Für Elise || 4

105 17 12
                                    

Hai!

Apa kabar para pembaca sekalian?

Semoga senantiasa dalam lindungan Tuhan😇

Karena ini adalah karya pertama kami, maka sekali lagi, kami sangat mengapresiasi siapapun yang bisa memberikan pendapat dan masukannya😊

kami sangat meminta maaf atas segala kekurangan dan salah yang telah kami perbuat, baik dalam alur cerita, salah kata, ataupun yang lainnya🙏

Jika ada bacaan yang masih belum bisa dipahami atau kurang jelas, silahkan tanyakan saja di kolom komentar😊

Terima kasih atas apresiasinya😄🙏

Jangan lupa vote dan comment nya yaa😆🙏

~Enjoy the story~

(σ≧▽≦)σ

*****

Pekan dimusim panas yang menyebalkan, aku terpaksa bangun dari tempat tidurku disaat jam menunjukkan pukul 6.00 am waktu setempat. Kubuka balkon asramaku, kubiarkan udara dingin pagi ini menyapu halus wajahku. Suasana masih temaram, tentu saja karena dimusim panas ini matahari baru terbit pada pukul 5.51 am waktu setempat di Inggris.

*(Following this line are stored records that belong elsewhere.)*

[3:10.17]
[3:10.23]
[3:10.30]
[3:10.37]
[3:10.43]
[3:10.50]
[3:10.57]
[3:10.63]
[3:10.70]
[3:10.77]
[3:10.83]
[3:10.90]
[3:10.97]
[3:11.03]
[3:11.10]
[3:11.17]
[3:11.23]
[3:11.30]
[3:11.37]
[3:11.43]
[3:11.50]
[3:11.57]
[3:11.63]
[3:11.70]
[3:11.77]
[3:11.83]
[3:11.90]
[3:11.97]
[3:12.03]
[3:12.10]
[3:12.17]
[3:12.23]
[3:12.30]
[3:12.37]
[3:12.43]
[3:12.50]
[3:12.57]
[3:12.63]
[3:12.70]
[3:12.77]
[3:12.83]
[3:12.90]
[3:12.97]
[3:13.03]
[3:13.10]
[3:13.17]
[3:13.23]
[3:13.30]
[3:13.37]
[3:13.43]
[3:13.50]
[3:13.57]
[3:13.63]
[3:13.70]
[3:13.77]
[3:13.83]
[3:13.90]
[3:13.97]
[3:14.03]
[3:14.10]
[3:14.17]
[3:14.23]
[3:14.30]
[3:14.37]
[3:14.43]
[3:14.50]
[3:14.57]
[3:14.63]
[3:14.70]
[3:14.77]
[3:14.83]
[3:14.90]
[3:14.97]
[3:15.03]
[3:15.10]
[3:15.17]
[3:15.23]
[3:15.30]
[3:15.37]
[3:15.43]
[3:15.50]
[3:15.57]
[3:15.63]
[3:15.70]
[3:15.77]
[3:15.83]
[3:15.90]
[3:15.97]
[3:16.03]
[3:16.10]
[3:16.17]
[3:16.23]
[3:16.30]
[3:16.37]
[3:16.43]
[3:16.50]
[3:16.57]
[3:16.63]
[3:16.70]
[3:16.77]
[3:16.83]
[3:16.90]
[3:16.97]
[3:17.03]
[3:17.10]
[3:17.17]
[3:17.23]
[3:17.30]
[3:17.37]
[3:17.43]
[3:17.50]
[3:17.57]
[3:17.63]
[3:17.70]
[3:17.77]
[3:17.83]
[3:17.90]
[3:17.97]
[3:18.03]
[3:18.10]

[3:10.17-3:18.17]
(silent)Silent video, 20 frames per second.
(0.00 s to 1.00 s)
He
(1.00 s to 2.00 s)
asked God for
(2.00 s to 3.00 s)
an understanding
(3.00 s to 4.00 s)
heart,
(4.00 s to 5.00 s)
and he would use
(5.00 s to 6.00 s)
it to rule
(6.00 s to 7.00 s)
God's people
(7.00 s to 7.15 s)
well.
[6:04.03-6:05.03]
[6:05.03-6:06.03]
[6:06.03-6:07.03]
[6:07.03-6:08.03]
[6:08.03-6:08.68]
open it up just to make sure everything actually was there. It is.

"tutup balkonnya!" perintah sahabatku Freya setengah sadar.

"ups, sorry."

Segera kututup balkon ini atas perintahnya. Kupikir gadis itu akan kembali tidur dan menikmati pekannya, namun ia lebih memilih untuk duduk dan mengucek mata sembapnya lantas menatapku intens.

"maaf udah bikin lo kebangun," ucapku bersalah.

Kupikir gadis itu akan marah dan memaki-makiku seperti biasanya, namun ia justru tersenyum simpul menatapku.

"duduk lo Ra, gue mau jelasin sesuatu."

Kupincingkan mataku menatap sosoknya yang aneh dipagi ini, apa ia bergadang tadi malam untuk menyelesaikan games terakhirnya?

"ga perlu menduga-duga hal yang tak bisa lo duga," sergahnya membuatku menurut.

"ini tentang cowok itu, siapa namanya? Ah iya, Rigel Eugino Gerald. Ada banyak berita yang gue dapat di jurusan psikologi tentangnya," tambahnya riang.

"bagaimana bisa?"

"ya ampun Serra, lo lugu banget sih. Berita apa yang ga mampu gue lewatkan di dunia ini?"

Aku mendengus kesal menatapnya, gadis ini sepertinya memang bermain games semalaman. Kuputar bola mataku sebal saat tiba-tiba sebuah bantal melayang tepat diwajahku.

"DENGERIN GUE, DAN NO COMMENT," omel Freya membuatku menunduk lesu.

"Raymond Eugino Gerald, kakak laki-laki dari Rigel Eugino Gerald yang sekarang merupakan senior gue di jurusan psikologi. Gue dapat berita ini dari sumber terpercaya, bukan berita angin seperti yang lo pikirkan," tambahnya.

Aku memincingkan mata meneliti wajah sahabatku ini. Sepertinya tak ada salahnya aku mendengarnya, setidaknya untuk memahami sifat Rigel dan menghadapinya secara perlahan. Demi The OxStu dan beasiswa tahun depan, apapun berani kulakukan.

"Raymond mengatakan bahwa mereka tinggal di Italia sejak kecil, tapi ibu mereka adalah orang Indonesia. Sejak kecil Raymond menolak meneruskan bisnis keluarga di perusahaan IBM, itulah mengapa perusahaan pusatnya yang di Amerika harus diserahkan pada adik dari ayahnya. Ibu mereka merasa tidak rela akan hal tersebut dan mempertahankan salah satu anak cabang terbesar IBM di London. Ia juga mendidik Rigel dengan sangat keras untuk menjadi penerusnya untuk merebut kembali hak mereka yang diambil adik dari ayahnya. Selama ini Rigel selalu menolak karena dia ingin menjadi seniman, tapi tekanan dari ibunya membuatnya harus menurut apapun yang terjadi. Saat kecil, ayahnya berulang kali mengancamnya untuk mempertahankan perusahaan itu, sedangkan kakaknya, ayahnya sudah menariknya untuk meneruskan bisnis pribadi keluarga kecil mereka. Karena depresi akan tekanan dan ancaman keluarganya, Rigel lebih memilih untuk tinggal sendirian disaat ibunya telah menyiapkan rumah untuknya dan Raymond di London. Dan untuk nama tengahnya, Eugino adalah nama ayah mereka yang sangat dibenci oleh Rigel. Namun marga Gerald, dia tak bisa lepas dari itu."